TASK TO CARRY OUT = Leaving out the pictures, please retype each record exactly.

(Records contained in a dataset)
>>
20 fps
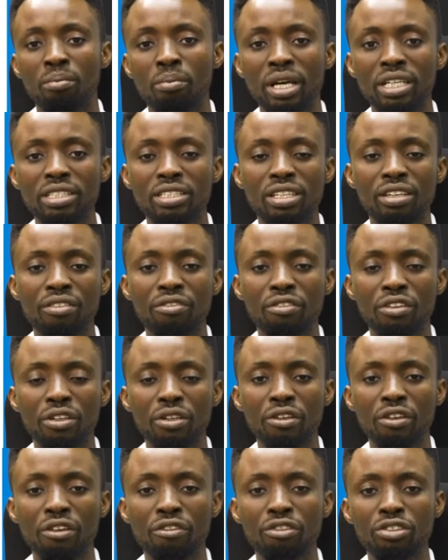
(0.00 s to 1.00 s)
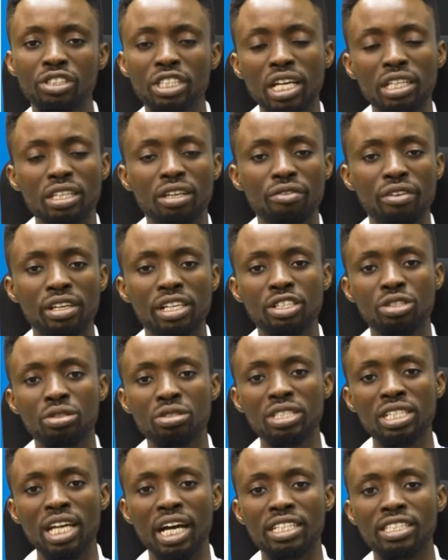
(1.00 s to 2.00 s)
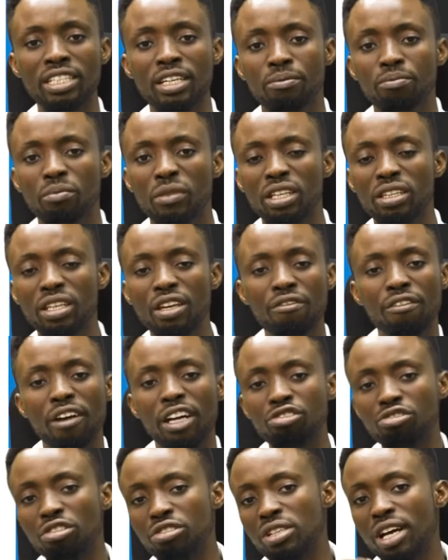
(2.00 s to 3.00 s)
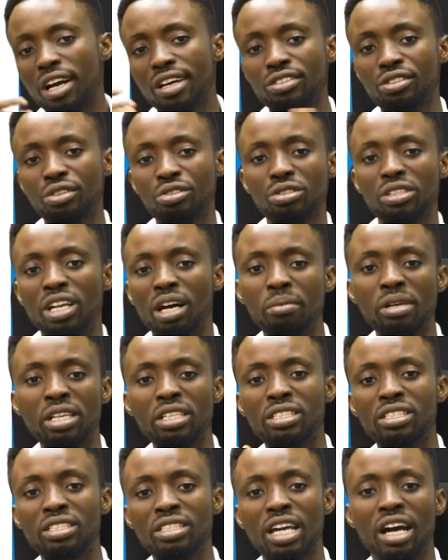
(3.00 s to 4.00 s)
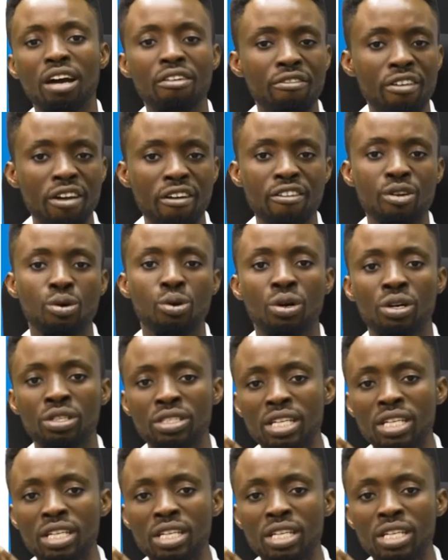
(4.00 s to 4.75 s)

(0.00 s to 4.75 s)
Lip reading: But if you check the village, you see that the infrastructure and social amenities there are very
<<
RESPONSE TO THIS EXERCISE =
20 fps
(0.00 s to 1.00 s)
(1.00 s to 2.00 s)
(2.00 s to 3.00 s)
(3.00 s to 4.00 s)
(4.00 s to 4.75 s)

(0.00 s to 4.75 s)
Lip reading: But if you check the village, you see that the infrastructure and social amenities there are very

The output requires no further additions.